__What you have to do__
Return all of the entries, keeping every word and mark as it is.

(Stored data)
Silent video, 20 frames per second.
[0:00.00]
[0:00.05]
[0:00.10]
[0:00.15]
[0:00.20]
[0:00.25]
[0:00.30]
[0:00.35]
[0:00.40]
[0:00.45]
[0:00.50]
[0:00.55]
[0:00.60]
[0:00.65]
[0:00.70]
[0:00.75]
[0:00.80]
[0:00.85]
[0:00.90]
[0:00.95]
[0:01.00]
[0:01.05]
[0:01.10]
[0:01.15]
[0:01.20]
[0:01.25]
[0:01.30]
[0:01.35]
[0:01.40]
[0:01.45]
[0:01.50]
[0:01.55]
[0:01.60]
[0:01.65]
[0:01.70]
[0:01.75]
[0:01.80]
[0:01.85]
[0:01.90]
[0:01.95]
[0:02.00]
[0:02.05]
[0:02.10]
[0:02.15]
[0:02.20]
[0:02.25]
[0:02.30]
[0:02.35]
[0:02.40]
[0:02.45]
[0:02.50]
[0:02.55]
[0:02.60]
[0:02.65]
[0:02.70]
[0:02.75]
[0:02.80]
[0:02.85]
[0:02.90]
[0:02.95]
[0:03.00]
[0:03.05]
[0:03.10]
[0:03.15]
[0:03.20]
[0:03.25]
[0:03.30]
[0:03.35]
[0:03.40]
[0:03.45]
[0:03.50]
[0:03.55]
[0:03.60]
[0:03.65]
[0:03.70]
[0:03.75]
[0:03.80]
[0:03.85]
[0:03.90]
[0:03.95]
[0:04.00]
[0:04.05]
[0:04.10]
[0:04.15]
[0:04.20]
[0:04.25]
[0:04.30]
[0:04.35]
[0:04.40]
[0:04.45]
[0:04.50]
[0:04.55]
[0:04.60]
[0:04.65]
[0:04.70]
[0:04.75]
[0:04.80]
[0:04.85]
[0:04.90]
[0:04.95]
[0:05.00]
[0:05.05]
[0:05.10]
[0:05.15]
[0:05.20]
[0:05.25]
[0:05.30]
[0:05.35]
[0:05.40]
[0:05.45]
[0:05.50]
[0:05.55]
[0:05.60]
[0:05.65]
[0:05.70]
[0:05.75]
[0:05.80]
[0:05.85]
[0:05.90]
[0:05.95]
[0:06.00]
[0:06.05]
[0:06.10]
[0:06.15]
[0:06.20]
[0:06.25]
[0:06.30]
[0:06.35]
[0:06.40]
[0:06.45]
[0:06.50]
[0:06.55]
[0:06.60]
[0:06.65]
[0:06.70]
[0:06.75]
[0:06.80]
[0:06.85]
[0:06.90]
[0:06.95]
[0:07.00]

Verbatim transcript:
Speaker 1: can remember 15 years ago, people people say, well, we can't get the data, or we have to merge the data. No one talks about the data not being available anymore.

__Answer to this problem__
Silent video, 20 frames per second.
[0:00.00]
[0:00.05]
[0:00.10]
[0:00.15]
[0:00.20]
[0:00.25]
[0:00.30]
[0:00.35]
[0:00.40]
[0:00.45]
[0:00.50]
[0:00.55]
[0:00.60]
[0:00.65]
[0:00.70]
[0:00.75]
[0:00.80]
[0:00.85]
[0:00.90]
[0:00.95]
[0:01.00]
[0:01.05]
[0:01.10]
[0:01.15]
[0:01.20]
[0:01.25]
[0:01.30]
[0:01.35]
[0:01.40]
[0:01.45]
[0:01.50]
[0:01.55]
[0:01.60]
[0:01.65]
[0:01.70]
[0:01.75]
[0:01.80]
[0:01.85]
[0:01.90]
[0:01.95]
[0:02.00]
[0:02.05]
[0:02.10]
[0:02.15]
[0:02.20]
[0:02.25]
[0:02.30]
[0:02.35]
[0:02.40]
[0:02.45]
[0:02.50]
[0:02.55]
[0:02.60]
[0:02.65]
[0:02.70]
[0:02.75]
[0:02.80]
[0:02.85]
[0:02.90]
[0:02.95]
[0:03.00]
[0:03.05]
[0:03.10]
[0:03.15]
[0:03.20]
[0:03.25]
[0:03.30]
[0:03.35]
[0:03.40]
[0:03.45]
[0:03.50]
[0:03.55]
[0:03.60]
[0:03.65]
[0:03.70]
[0:03.75]
[0:03.80]
[0:03.85]
[0:03.90]
[0:03.95]
[0:04.00]
[0:04.05]
[0:04.10]
[0:04.15]
[0:04.20]
[0:04.25]
[0:04.30]
[0:04.35]
[0:04.40]
[0:04.45]
[0:04.50]
[0:04.55]
[0:04.60]
[0:04.65]
[0:04.70]
[0:04.75]
[0:04.80]
[0:04.85]
[0:04.90]
[0:04.95]
[0:05.00]
[0:05.05]
[0:05.10]
[0:05.15]
[0:05.20]
[0:05.25]
[0:05.30]
[0:05.35]
[0:05.40]
[0:05.45]
[0:05.50]
[0:05.55]
[0:05.60]
[0:05.65]
[0:05.70]
[0:05.75]
[0:05.80]
[0:05.85]
[0:05.90]
[0:05.95]
[0:06.00]
[0:06.05]
[0:06.10]
[0:06.15]
[0:06.20]
[0:06.25]
[0:06.30]
[0:06.35]
[0:06.40]
[0:06.45]
[0:06.50]
[0:06.55]
[0:06.60]
[0:06.65]
[0:06.70]
[0:06.75]
[0:06.80]
[0:06.85]
[0:06.90]
[0:06.95]
[0:07.00]

Verbatim transcript:
Speaker 1: can remember 15 years ago, people people say, well, we can't get the data, or we have to merge the data. No one talks about the data not being available anymore.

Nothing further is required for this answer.